The researchers are now translating the model into a software package that can provide evaluations and predictions for doctors and patients. They hope to validate the model in a 780-patient clinical trial slated to begin in the latter part of 2024 in the UK, France, and the Netherlands, and prospectively show that it can identify those at risk of lymphedema.

In the study, researchers will use the AI model to assign patients to three risk groups. Those deemed to be at high risk of arm lymphedema will be randomized to either receive information from the machine-learning model about lymphedema and an arm sleeve or not receive this intervention. The third group of low-risk patients will not receive any intervention. The investigators aim to complete enrollment by early 2026 and follow patients for two years. The trial will be funded by Horizon Europe, a program for funding research innovations in the region.

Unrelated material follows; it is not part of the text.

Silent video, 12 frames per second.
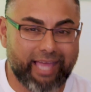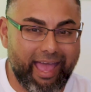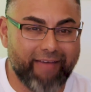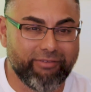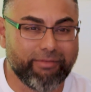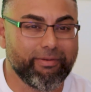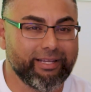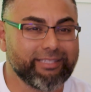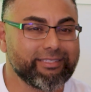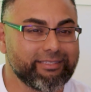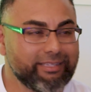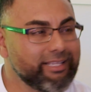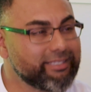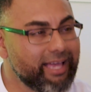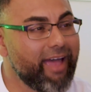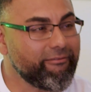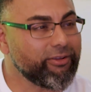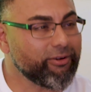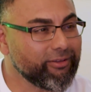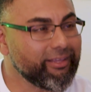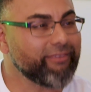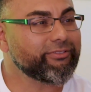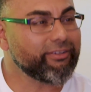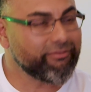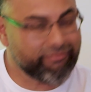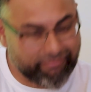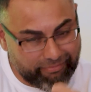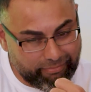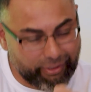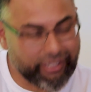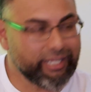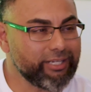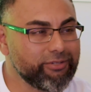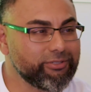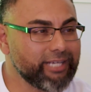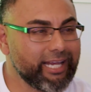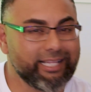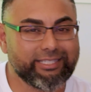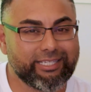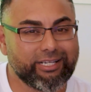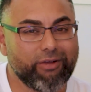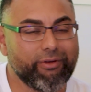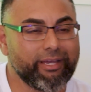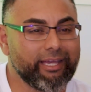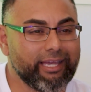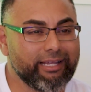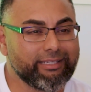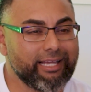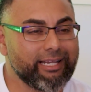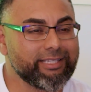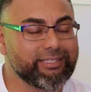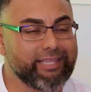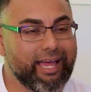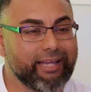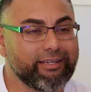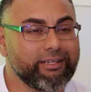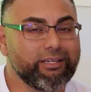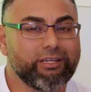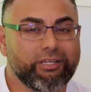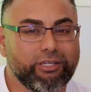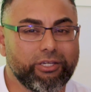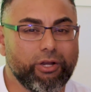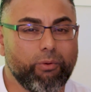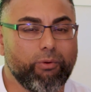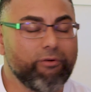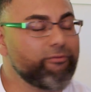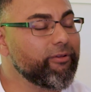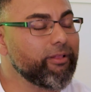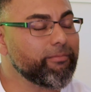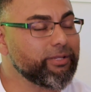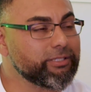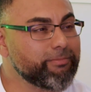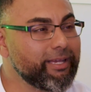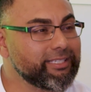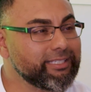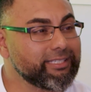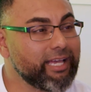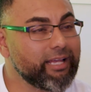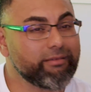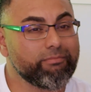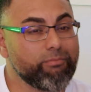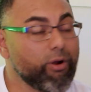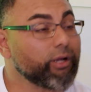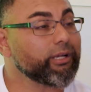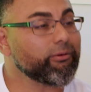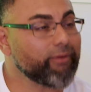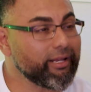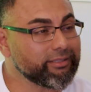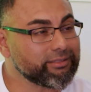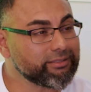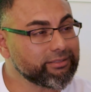heavy, but it's a heavier lift of putting in new tenants and going and get tenants that, will fill up the spaces at market rents.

Although the upcoming validation trial will focus only on arm lymphedema, Rattay and his collaborators plan to use it as an opportunity to develop the model for predictive capabilities for other side effects such as breast shrinkage, scarring, and pain. While the model won't be used to predict these other side effects for patients and make care decisions within the trial, Rattay said that researchers will still be able to collect data on these other parameters.

Another goal within the trial is to increase the number of features used to train the model and include some genomic data. "We have found that [including genomic data] leads to some improvement," Rattay said, but he noted that the most important features for predicting arm lymphedema have proven to be the patient and treatment factors.

Rattay said that PRE-ACT consortium partner and medical technology firm TheraPanacea has been instrumental in preparing and harmonizing the data for the model and will develop and implement the software in the upcoming trial. If the trial is successful in validating the model for predicting arm lymphedema, TheraPanacea will move forward with a predictive model that comprises the additional side effects and develop it as a commercial product, including obtaining necessary regulatory approvals.